===== Data shown =====

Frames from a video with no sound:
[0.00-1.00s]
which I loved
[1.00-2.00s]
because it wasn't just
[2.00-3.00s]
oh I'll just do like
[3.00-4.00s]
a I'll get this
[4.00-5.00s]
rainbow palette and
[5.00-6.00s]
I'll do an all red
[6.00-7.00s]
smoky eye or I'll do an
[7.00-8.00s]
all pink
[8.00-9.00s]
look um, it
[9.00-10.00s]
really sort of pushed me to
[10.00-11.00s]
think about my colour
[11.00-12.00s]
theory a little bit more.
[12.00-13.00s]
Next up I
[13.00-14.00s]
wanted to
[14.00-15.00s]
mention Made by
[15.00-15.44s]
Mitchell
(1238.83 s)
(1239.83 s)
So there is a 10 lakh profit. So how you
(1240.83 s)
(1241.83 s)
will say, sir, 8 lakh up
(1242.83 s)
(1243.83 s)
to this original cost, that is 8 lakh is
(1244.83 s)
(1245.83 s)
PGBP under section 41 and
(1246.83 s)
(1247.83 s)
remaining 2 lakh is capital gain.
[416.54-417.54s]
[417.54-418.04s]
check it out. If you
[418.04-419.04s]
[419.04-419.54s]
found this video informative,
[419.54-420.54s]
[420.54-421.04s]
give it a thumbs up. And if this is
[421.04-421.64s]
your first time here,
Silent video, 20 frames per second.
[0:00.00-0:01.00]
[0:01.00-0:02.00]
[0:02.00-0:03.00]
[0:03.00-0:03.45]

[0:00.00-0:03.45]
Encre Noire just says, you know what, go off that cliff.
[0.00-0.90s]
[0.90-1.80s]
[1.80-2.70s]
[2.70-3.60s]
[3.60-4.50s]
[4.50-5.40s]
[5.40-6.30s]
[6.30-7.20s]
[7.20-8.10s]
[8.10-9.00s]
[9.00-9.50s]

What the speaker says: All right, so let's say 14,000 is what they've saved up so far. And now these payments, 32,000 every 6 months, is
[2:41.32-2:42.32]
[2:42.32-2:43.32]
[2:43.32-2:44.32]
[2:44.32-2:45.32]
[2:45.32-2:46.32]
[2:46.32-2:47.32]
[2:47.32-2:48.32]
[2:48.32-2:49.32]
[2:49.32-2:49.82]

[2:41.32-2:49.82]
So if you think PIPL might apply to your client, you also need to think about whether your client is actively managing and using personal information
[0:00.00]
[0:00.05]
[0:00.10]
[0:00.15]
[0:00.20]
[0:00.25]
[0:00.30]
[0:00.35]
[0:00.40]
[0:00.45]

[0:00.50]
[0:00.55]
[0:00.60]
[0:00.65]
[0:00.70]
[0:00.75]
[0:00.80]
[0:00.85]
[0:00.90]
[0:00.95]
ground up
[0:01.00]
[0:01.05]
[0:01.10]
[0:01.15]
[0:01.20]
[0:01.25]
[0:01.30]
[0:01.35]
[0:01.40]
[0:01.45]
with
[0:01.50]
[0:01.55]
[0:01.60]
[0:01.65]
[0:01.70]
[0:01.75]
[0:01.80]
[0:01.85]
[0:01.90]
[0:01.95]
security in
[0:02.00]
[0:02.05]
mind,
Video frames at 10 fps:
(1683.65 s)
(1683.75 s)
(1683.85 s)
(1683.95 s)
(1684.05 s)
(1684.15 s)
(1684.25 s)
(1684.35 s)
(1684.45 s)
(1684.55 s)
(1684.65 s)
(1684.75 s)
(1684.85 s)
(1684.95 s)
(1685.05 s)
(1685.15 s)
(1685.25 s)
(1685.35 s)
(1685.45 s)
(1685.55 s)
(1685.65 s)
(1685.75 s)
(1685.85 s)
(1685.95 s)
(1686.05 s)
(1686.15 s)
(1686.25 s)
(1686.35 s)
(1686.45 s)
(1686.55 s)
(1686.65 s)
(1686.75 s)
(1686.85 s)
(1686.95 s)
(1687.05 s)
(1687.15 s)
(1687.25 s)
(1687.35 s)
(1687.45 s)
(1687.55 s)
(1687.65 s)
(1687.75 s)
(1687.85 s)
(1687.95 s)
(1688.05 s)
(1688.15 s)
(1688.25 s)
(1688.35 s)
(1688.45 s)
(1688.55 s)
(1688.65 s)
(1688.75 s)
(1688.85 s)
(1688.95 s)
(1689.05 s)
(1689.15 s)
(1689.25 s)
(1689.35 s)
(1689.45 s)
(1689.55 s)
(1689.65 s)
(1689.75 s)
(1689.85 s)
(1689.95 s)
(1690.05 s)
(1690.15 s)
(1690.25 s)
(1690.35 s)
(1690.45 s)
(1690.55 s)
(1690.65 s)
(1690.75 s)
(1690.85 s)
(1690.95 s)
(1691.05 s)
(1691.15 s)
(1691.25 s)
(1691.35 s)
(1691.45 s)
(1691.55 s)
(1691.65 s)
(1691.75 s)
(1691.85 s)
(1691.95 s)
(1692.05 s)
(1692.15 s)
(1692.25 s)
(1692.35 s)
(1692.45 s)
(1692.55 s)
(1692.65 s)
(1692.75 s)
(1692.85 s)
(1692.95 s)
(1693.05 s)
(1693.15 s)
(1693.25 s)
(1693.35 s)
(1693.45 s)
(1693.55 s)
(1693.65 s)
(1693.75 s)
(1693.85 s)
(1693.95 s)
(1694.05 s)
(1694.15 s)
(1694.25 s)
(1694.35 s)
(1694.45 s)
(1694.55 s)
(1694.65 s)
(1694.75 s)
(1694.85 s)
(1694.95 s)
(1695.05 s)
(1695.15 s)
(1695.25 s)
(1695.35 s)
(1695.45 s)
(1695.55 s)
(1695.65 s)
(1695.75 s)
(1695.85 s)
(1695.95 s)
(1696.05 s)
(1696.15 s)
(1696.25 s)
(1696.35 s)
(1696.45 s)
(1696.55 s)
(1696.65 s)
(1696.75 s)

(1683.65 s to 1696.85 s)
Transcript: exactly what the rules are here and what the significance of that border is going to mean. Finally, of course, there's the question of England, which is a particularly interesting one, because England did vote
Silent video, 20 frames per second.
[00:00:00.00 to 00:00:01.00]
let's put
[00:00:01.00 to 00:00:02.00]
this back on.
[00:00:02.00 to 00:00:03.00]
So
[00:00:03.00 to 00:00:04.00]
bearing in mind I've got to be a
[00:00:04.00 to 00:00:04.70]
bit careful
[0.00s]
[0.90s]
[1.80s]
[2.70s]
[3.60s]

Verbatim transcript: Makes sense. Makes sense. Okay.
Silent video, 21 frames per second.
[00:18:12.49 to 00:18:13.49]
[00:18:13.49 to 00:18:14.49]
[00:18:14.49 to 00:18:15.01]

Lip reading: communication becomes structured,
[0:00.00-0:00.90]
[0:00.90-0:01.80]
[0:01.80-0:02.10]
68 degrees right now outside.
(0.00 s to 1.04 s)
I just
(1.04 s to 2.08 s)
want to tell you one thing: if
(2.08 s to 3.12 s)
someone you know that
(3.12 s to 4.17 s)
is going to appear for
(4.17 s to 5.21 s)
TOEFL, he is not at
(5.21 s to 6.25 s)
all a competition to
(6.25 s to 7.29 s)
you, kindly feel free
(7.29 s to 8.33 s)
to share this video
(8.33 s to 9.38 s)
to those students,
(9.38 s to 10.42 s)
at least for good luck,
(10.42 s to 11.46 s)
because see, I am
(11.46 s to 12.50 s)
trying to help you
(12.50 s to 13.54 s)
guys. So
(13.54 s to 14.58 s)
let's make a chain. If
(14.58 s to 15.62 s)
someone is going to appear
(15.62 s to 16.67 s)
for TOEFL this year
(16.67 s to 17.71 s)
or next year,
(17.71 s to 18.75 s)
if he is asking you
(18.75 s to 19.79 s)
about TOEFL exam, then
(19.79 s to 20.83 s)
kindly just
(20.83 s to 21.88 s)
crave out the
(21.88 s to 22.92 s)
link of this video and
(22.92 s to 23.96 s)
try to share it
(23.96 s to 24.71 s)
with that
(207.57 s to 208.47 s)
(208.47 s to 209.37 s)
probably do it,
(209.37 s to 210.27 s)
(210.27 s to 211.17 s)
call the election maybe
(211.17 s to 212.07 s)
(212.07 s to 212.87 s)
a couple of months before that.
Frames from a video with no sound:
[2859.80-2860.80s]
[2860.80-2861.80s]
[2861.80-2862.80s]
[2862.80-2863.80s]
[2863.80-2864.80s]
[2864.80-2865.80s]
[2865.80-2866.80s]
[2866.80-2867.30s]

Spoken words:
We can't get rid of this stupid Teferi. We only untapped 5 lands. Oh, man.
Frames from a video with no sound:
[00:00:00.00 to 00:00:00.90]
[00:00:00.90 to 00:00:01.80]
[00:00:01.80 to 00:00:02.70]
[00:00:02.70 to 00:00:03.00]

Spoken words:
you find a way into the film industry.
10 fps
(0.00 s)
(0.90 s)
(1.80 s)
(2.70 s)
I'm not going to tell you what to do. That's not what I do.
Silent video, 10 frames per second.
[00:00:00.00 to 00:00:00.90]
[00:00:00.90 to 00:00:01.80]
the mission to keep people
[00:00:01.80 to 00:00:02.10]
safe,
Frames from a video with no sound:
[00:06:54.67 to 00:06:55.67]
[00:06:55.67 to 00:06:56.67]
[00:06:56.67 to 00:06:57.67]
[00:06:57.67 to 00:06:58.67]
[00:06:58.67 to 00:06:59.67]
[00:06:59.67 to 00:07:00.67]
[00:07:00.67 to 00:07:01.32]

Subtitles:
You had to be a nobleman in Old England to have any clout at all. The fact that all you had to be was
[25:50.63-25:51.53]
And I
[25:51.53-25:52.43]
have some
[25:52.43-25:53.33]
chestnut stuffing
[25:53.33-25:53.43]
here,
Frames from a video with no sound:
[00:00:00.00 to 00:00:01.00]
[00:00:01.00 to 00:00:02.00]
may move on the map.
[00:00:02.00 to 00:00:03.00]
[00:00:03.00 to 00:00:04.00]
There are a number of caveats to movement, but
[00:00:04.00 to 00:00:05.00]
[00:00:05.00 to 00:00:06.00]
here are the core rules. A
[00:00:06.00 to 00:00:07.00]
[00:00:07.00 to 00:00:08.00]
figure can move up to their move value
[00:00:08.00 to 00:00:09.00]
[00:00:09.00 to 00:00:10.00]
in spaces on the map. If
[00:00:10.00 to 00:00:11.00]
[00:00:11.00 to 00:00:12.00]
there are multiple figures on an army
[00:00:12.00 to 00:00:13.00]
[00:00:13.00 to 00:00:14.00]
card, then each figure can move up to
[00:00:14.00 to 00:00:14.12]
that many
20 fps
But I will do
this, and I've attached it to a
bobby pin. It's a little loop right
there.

=====

Considering the records above, state how many lines contain the word "Silent", with nothing else in your reply.

4